Please cite your correction or delete it if you find you are in error. I have provided my 2 sources which are in addition to my peer and personal experience in blacksmithing.
I don't know about his general claim, but a detail within his comment is right.
Smaller grain size leading to stronger material -- this is a result of more grain boundaries as the scale of the grain goes down. Hall-Petch strengthening.[0] A secondary effect is that with smaller grains oriented in random directions the metal is more resistant in general from stresses in all directions; whereas with larger grains you tend to get weakness in a particular direction (along the slip planes.)
This is common knowledge, at least it's basic material physics that I learned in college.
Actually I said strong is too ambiguous of a term to use.
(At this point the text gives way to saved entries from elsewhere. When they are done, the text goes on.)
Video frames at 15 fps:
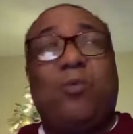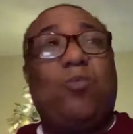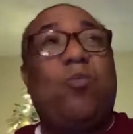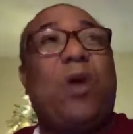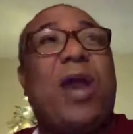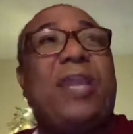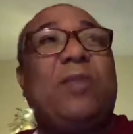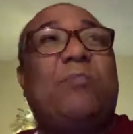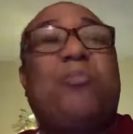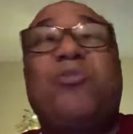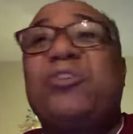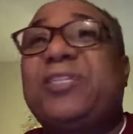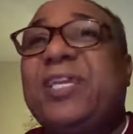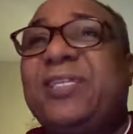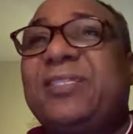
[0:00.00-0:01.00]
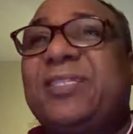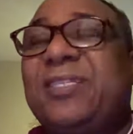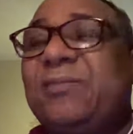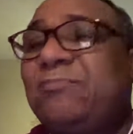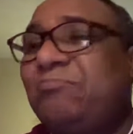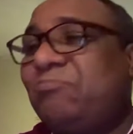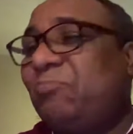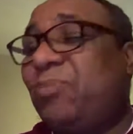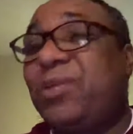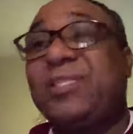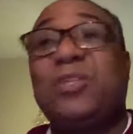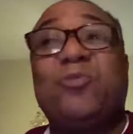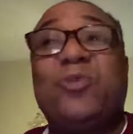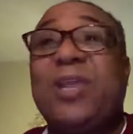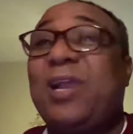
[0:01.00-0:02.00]
While they're protesting,
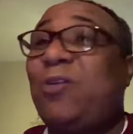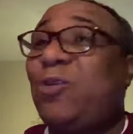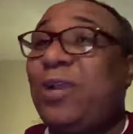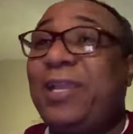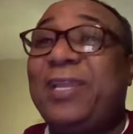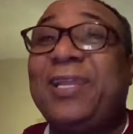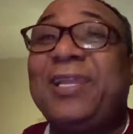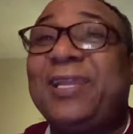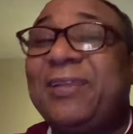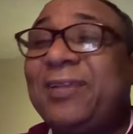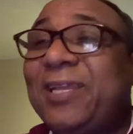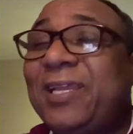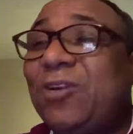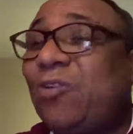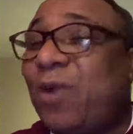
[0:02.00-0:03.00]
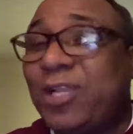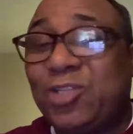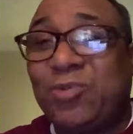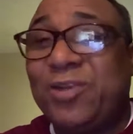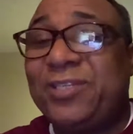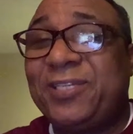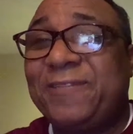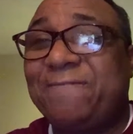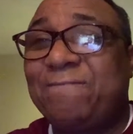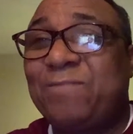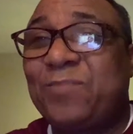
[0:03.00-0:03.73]
President Weah collecting the graduated.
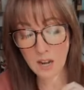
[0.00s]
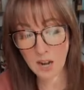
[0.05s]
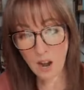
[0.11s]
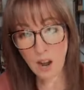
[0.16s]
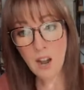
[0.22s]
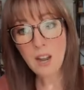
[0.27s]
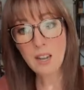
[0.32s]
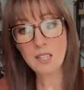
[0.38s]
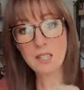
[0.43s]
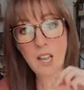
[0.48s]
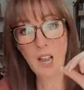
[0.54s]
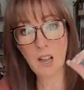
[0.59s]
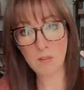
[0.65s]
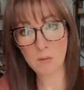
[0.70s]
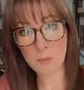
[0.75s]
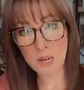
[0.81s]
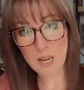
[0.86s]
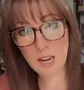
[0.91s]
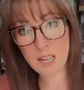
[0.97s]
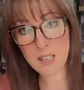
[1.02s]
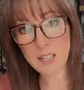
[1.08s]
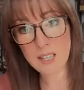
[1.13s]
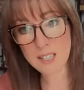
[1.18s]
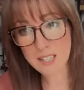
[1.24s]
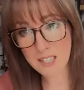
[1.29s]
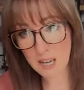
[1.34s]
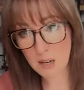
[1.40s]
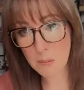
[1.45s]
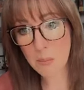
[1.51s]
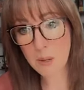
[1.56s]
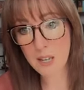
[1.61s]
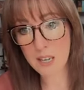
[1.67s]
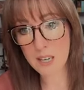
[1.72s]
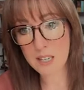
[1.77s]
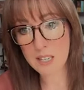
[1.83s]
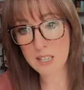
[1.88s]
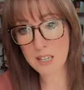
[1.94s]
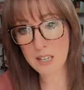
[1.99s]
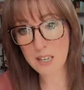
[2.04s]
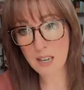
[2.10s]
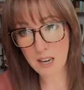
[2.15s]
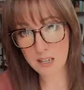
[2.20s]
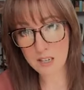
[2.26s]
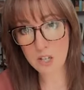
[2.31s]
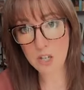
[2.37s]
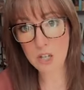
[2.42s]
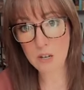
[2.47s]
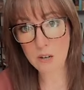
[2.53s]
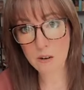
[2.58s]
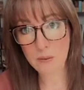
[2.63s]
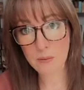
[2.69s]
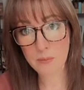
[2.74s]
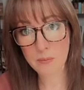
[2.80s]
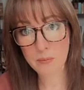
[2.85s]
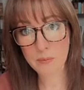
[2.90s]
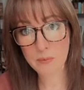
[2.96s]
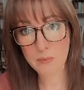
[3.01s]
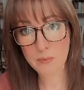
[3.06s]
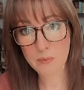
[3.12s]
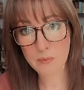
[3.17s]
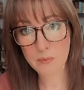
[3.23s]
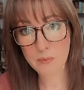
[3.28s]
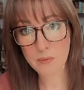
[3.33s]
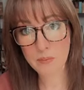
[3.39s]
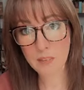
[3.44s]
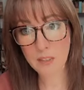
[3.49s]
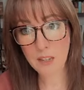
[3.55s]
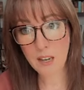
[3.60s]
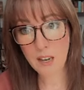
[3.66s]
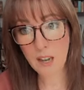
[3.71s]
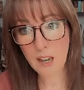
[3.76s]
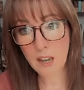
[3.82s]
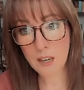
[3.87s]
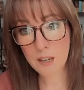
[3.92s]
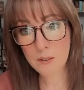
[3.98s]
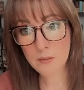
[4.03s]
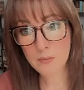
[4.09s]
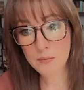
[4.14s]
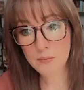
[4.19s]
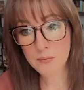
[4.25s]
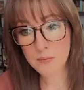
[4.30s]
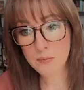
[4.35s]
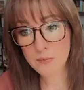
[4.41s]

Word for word: not have me in the same place next year? Okay.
For instance, do you want it "strong" enough to not bend under x force at y temperature, or do you want it "strong" enough to bend rather than shear at z force?
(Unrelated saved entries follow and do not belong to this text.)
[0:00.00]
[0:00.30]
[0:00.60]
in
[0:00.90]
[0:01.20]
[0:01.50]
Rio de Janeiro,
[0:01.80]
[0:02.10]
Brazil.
It is more practical to discuss the hardness and ductility at specific temperatures, as well as its ability to keep its carbon content under those temperature conditions.
Smaller grain size leading to stronger material -- this is a result of more grain boundaries as the scale of the grain goes down. Hall-Petch strengthening.[0] A secondary effect is that with smaller grains oriented in random directions the metal is more resistant in general from stresses in all directions; whereas with larger grains you tend to get weakness in a particular direction (along the slip planes.)
This is common knowledge, at least it's basic material physics that I learned in college.